**DIRECTIONS FOR THIS TASK**
Search the entries below for the string "Silent" and copy the lines that hold it.

**DATA SUPPLIED**
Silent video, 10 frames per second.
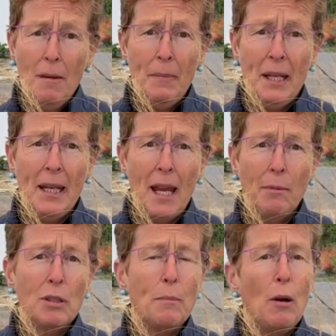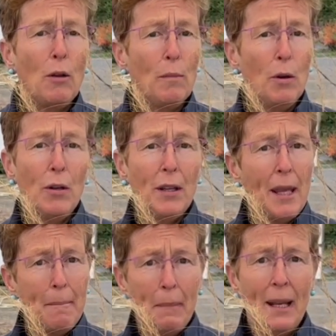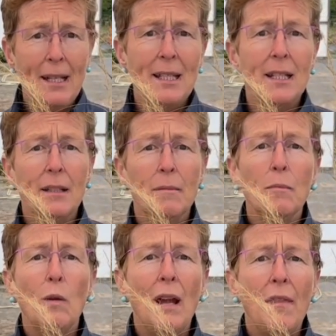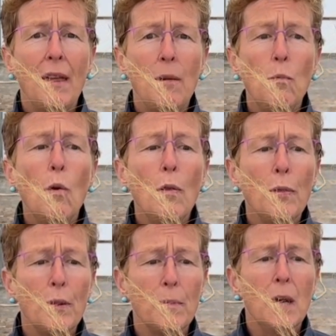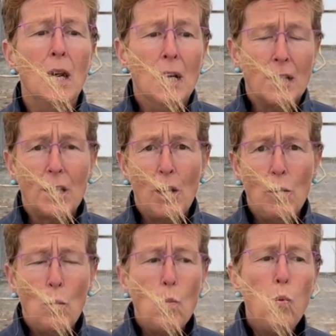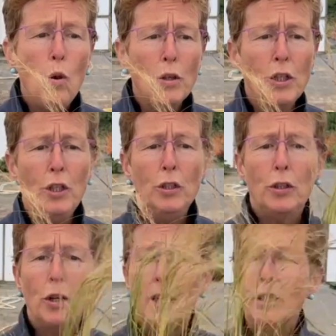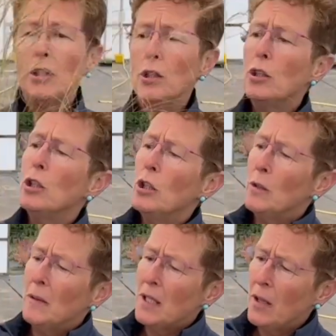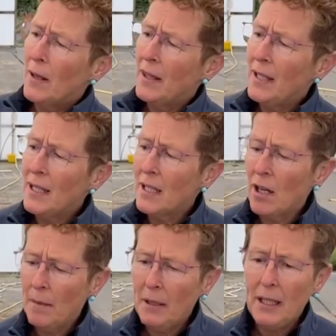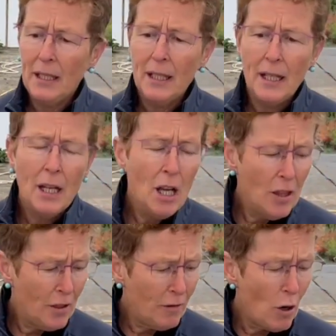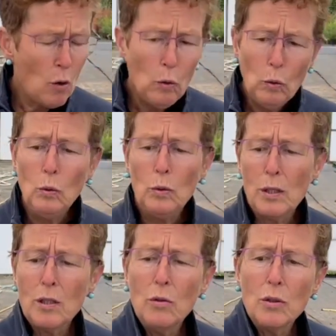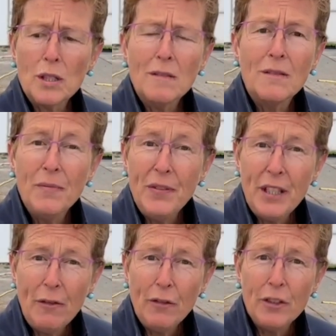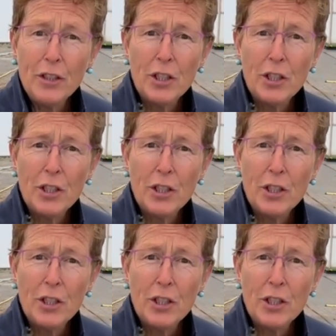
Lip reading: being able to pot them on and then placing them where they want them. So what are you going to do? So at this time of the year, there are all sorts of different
...
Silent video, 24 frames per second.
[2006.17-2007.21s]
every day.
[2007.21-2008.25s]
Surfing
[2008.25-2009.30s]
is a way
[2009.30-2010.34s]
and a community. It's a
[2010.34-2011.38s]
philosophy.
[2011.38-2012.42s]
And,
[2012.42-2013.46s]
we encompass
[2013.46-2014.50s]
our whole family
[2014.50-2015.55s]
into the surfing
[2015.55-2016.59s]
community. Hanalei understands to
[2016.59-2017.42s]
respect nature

**REPLY**
Silent video, 10 frames per second.
Silent video, 24 frames per second.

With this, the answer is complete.